Highly Consistent Response Times with New Threaded Kernel in ASE 15.7
Sybase’s latest version of Adaptive Server Enterprise introduced a new thread-based kernel that significantly streamlines Input/Output handling and improves application partitioning capabilities. What’s more, ASE 15.7 dramatically improves system scalability and reduces query latency, all while improving the predictability and consistency of performance.
The new Threaded Kernel makes this possible by using the best of the VSA architecture — with its native DBMS threads for user requests — and complementing it with native OS threads for system services, according to Peter Thawley, senior director and architect in Sybase’s CTO Group. Thawley hosted last week’s webcast “Introducing ASE 15.7’s New Threaded Kernel.”

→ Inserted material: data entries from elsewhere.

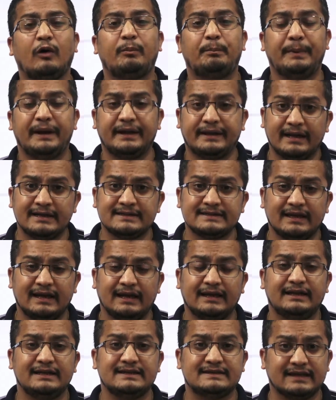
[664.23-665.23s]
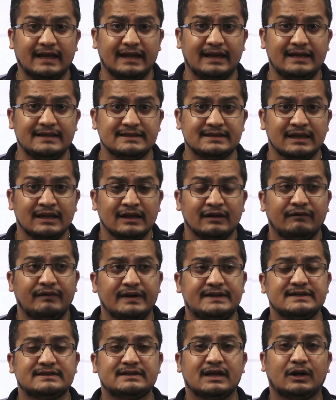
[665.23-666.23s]
of patents and designs
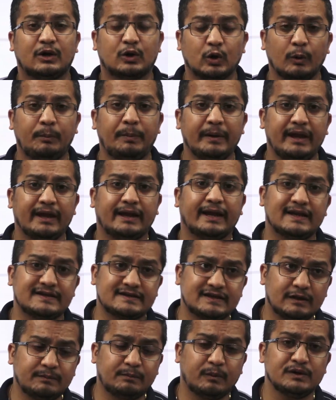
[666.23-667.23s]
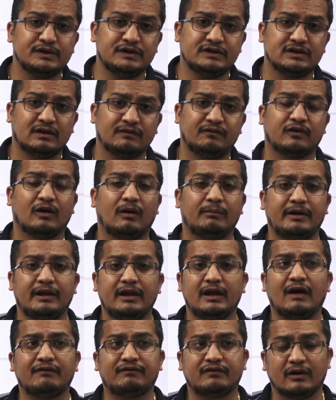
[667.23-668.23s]
which is a group A gazetted position from
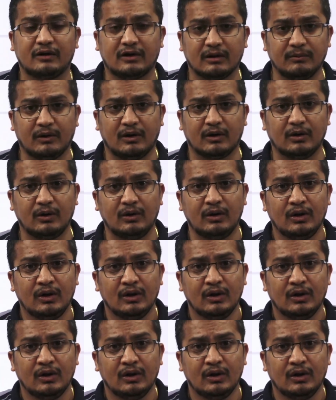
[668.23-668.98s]
day after tomorrow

“Many applications, especially those in capital markets, demand highly consistent response times, often in the face of unpredictable and peak load conditions,” Thawley said. “This chart (at right) clearly demonstrates ASE 15.7’s new K21 Threaded Kernel meets this requirement.”
The fifth and final webcast in a series on ASE 15.7 covered the new kernel architecture, focusing on upgrades from the previous version, as well as performance monitoring and tuning. Thawley discussed workloads that show the greatest improvements; how to use thread pools for workload partitioning; new tunable parameters; new and modified MDA tables; and changes to sp_sysmon.
The Process Kernel was highly innovative for SMP systems of the 1990s, when it debuted in version 4.9. But advances in hardware parallelism of modern processor architectures (think large core counts and hardware threads, as well as virtualization’s increasing maturity and popularity) indicated that it was time to rethink the ASE kernel, according to Thawley.
“The Process Kernel balances query throughput with latency by periodically running system services, such as polling for disk and network I/O,” Thawley said. “This could create additional latency as user requests waited for these services to complete, but ASE 15.7’s new Threaded Kernel eliminates this latency by leveraging OS thread pools to do this work.”